こんにちは、りとです。
今日は津久井五月さん著の小説『コルヌトピア』の感想を書こうと思います!
あらすじ紹介程度のネタバレがありますのでお気をつけください
他であまり見たことがない設定の2084年の東京が舞台
実はぼく、お恥ずかしながら60ページくらい読み進めるまで舞台のイメージがうまく思い描けませんでした。
それくらい凝った設定のSFなんですね。
物語の舞台は2084年の東京なのですが、2049年に首都直下型地震が起き東京は一度壊滅的な被害を受けています。
しかし、東京は当時研究が進められていた、全く新しいタイプの情報演算技術「フロラ」の実用化によって、先進的な計算資源都市として復活しています。
この「フロラ」なのですが、植物の細胞の中を流れる電気信号を使って、情報の読み書きや通信を行う技術、という設定なのです。
文系、というよりはもはや「感性で生きてる系」のぼくの脳内では、つまりぼくらの身の回りにある情報端末の、CPUやハードディスク、ネット回線など全てが植物を使った「フロラ」というものに取って代わっている、というイメージでなんとなく納得しました。

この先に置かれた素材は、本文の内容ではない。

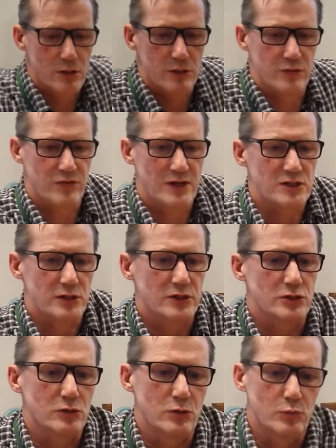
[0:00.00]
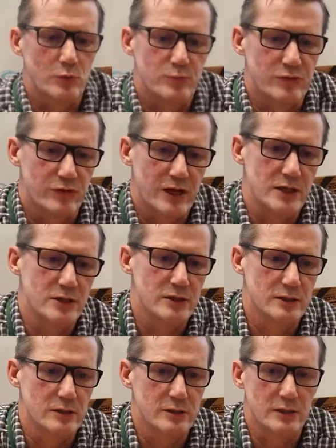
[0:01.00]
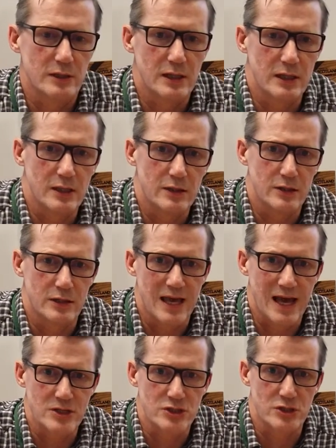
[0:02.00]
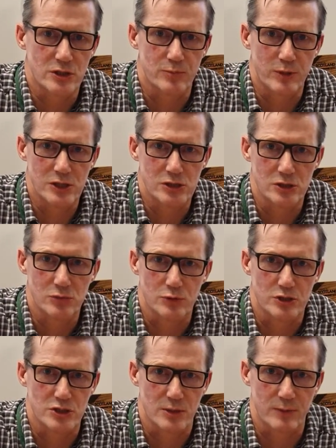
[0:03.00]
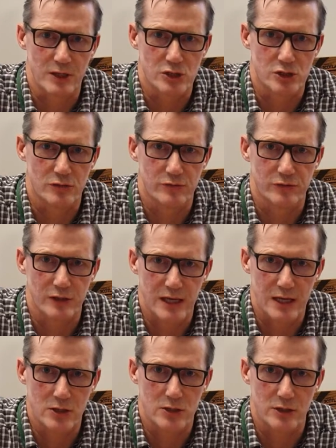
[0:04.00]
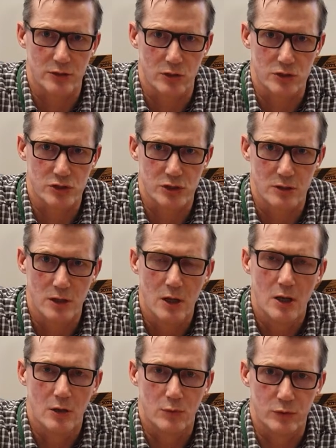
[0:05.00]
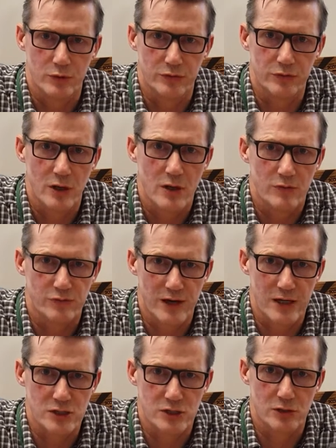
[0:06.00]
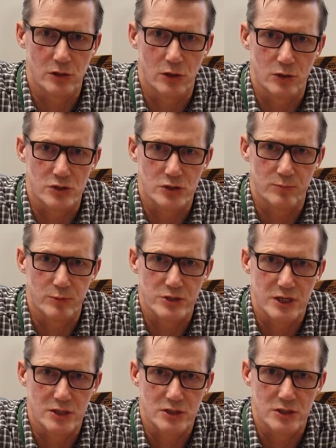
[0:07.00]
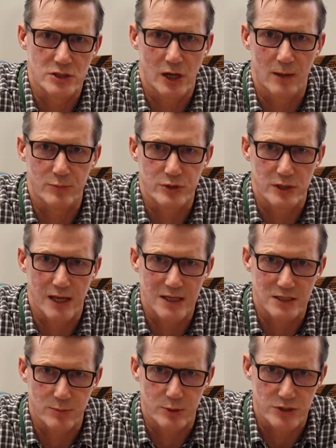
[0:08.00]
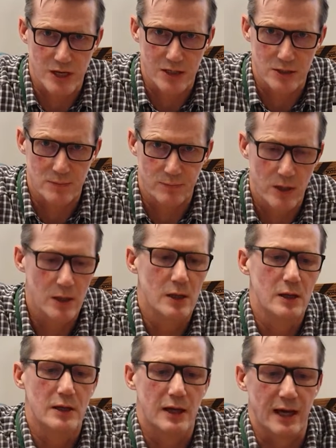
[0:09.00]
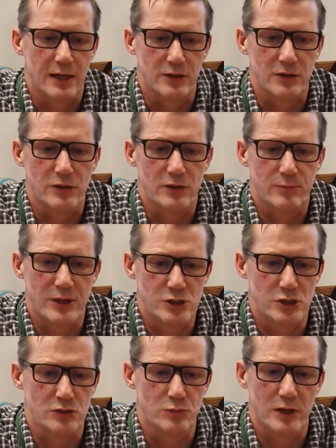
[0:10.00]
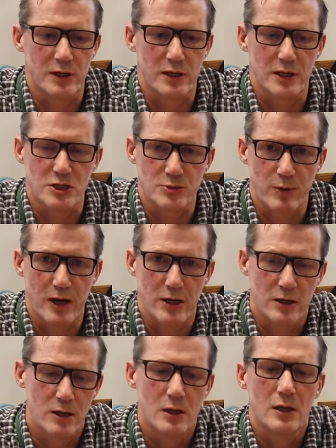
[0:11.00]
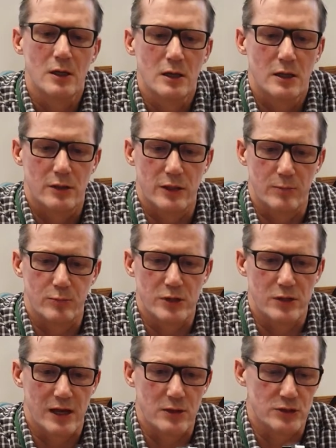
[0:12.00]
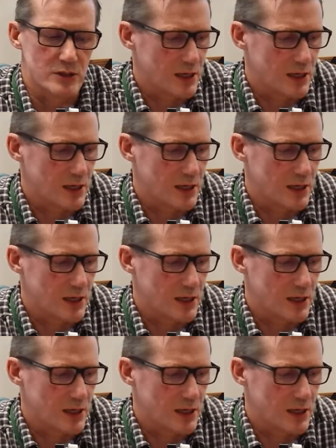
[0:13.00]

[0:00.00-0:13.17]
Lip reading: the ventilator will provide the gas to the patient, which is a mixture of air and oxygen, with fractional oxygen percentages up to 80%. And the patient, when they expire, they breathe out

この辺り、ぜひ理系の皆様にはどのような世界をイメージされるのか感想をお聞きしたいです。
ぼくらが情報通信ネットワークを張り巡らせるように、作中の東京は緑にあふれています。そして、人間はうなじの部分に装着した「ウムヴェルト」という動物のツノのような形状の端末でフロラと情報のやり取りをします。
情報の入力をするための、ぼくらが使っているPCやタブレットといったものは「映像紙」、ポケットに入れて連絡を取り合う携帯電話やスマホのようなものは「カード」と表現されます。
工業化、電子化が進んで人が生物としての本質を失いかけている、とか自然な暮らしに還ろう、とかそういった話の時に必ず出てくる「でも今の便利さを手放すのは無理よね」みたいな対立が無い、「近代化」と「自然回帰」が無理なく共存している世界観です。
この独特な世界観に惹かれちゃった方は、もうその時点で楽しめること間違いナシです。
緑と情報の洪水の中で居場所を探す2人が主人公
舞台設定について熱く語りすぎて主人公とあらすじの話を忘れていました。
主人公の「砂山淵彦」さんは、フロラ設計企業に務める28歳の技術者です。未来のシステムエンジニアだと認識しました。彼の会社に、火災によってフロラが使えなくなるトラブルの連絡が入り、淵彦さんは調査に向かいます。
しかしこのトラブルが思ったより厄介なもので、技術者の視点からでは解決しそうにありません。しかも、規模の大きさからして都市機能に影響が出そうです。そこでフロラを植物の観点から研究している若き天才「折口鶲(ヒタキ)」さんに、調査協力を依頼することとなります。
…という物語です。
事件の調査を進めることが物語の柱となるのですが、そんなことより深く語られるのが、淵彦さんとヒタキさんの2人がそれぞれの仕事についた経緯や、日々感じていること、フロラに対しての想い、などでした。
これは「フロラ」なんていう全く新しいタイプの技術が発明されてなくても、現状、日々ぼくらが情報通信技術に触れながら、誰でも大なり小なり感じていることに通じているように思いました。
上っ面、というかハード面がいかに整備されても、ぼくらの内面はいつの時代も変わらないのかもね、と訴えられているような、人と人の繋がりというか、温もりの大切さについて考えさせられる、そんなお話でした。